[Dataset entries]

Start of Block

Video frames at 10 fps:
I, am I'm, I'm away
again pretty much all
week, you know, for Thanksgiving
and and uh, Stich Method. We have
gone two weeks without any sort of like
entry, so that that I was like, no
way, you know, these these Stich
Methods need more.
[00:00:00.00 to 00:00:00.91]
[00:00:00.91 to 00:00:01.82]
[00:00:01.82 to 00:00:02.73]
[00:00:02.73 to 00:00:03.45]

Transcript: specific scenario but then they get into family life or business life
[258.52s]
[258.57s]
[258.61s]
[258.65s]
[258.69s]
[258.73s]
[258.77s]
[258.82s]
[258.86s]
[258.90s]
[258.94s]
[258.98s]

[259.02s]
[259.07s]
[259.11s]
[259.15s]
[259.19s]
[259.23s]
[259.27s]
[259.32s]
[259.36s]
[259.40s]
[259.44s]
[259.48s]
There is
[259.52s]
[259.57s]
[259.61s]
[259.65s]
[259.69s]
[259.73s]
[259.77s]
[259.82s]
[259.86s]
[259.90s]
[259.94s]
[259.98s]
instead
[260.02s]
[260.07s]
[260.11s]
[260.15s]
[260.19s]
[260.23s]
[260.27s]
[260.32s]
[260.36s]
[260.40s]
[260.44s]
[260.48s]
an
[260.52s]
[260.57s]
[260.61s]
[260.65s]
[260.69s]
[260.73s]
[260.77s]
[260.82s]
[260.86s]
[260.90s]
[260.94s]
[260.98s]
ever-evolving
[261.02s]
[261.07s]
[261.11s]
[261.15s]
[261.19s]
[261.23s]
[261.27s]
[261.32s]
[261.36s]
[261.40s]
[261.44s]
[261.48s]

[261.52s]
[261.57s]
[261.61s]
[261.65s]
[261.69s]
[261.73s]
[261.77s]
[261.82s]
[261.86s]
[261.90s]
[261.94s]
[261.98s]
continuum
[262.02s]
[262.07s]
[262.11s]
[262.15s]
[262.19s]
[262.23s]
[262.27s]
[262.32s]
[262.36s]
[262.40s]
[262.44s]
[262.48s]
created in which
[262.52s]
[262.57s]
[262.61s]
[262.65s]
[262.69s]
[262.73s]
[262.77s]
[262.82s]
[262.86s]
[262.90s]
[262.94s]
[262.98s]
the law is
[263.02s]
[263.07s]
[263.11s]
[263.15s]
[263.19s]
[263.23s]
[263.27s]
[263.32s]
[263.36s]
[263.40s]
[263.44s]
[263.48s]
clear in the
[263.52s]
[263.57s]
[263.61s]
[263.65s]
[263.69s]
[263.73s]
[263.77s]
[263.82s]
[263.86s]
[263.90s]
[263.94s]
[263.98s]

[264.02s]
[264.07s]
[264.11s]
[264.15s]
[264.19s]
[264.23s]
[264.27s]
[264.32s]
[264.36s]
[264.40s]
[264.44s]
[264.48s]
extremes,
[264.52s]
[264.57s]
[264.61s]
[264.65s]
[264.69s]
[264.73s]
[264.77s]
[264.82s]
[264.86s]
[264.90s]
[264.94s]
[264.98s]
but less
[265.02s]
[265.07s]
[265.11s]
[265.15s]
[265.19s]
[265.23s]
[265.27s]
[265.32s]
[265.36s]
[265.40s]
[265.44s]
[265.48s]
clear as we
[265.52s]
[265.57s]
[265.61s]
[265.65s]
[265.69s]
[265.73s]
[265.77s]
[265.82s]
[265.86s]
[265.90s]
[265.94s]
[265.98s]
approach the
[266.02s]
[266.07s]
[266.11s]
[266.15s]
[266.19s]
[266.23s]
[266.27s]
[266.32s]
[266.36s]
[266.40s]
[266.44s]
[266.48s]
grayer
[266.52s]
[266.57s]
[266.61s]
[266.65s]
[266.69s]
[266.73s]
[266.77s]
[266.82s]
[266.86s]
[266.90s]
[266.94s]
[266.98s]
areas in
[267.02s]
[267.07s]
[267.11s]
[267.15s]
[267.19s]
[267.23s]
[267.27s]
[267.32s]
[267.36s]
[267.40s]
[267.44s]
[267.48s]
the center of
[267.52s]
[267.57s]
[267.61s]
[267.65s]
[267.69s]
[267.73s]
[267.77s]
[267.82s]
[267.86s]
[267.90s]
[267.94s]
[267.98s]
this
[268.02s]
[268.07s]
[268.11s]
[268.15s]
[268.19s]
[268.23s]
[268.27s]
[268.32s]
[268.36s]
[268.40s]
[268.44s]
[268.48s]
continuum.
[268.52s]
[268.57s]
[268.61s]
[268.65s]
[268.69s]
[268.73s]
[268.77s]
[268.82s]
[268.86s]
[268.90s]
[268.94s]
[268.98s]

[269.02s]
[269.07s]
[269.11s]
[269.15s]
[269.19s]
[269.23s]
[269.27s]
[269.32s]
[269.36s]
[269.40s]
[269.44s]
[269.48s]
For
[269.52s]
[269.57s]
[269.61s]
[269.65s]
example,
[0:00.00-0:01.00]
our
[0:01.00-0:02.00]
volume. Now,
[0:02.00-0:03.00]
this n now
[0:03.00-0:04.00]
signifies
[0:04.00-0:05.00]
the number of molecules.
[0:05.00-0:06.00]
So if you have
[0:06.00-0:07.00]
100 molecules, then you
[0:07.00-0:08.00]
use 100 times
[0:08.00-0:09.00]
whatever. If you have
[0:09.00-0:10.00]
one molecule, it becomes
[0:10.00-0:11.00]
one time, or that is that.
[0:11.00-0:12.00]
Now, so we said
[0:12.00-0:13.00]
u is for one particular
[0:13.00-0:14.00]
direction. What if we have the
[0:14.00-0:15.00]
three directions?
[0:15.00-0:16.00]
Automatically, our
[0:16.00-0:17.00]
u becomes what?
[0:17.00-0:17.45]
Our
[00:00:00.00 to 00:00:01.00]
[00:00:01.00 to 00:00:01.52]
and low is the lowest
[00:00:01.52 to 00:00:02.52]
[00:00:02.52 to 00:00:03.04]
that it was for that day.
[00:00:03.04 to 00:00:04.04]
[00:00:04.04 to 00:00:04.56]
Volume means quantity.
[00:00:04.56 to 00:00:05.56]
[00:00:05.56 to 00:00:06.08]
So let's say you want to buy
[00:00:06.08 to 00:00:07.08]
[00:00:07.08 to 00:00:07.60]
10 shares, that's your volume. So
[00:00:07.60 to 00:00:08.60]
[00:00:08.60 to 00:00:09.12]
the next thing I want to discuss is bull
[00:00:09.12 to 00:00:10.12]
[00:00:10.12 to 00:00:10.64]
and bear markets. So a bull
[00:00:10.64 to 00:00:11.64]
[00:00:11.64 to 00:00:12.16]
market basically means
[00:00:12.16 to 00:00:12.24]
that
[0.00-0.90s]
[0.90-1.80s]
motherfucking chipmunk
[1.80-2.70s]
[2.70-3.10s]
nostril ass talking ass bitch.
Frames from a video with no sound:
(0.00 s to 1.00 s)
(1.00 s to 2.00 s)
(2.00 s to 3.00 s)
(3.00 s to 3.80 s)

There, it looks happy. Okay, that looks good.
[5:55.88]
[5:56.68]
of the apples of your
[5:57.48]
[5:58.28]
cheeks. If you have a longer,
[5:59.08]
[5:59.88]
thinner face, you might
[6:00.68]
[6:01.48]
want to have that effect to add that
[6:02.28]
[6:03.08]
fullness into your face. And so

End of Block

* [What is required] Copy the records above exactly, please, but only from the first line through the line containing "[00:00:02.73 to 00:00:03.45]".

* [Problem solution]
Video frames at 10 fps:
I, am I'm, I'm away
again pretty much all
week, you know, for Thanksgiving
and and uh, Stich Method. We have
gone two weeks without any sort of like
entry, so that that I was like, no
way, you know, these these Stich
Methods need more.
[00:00:00.00 to 00:00:00.91]
[00:00:00.91 to 00:00:01.82]
[00:00:01.82 to 00:00:02.73]
[00:00:02.73 to 00:00:03.45]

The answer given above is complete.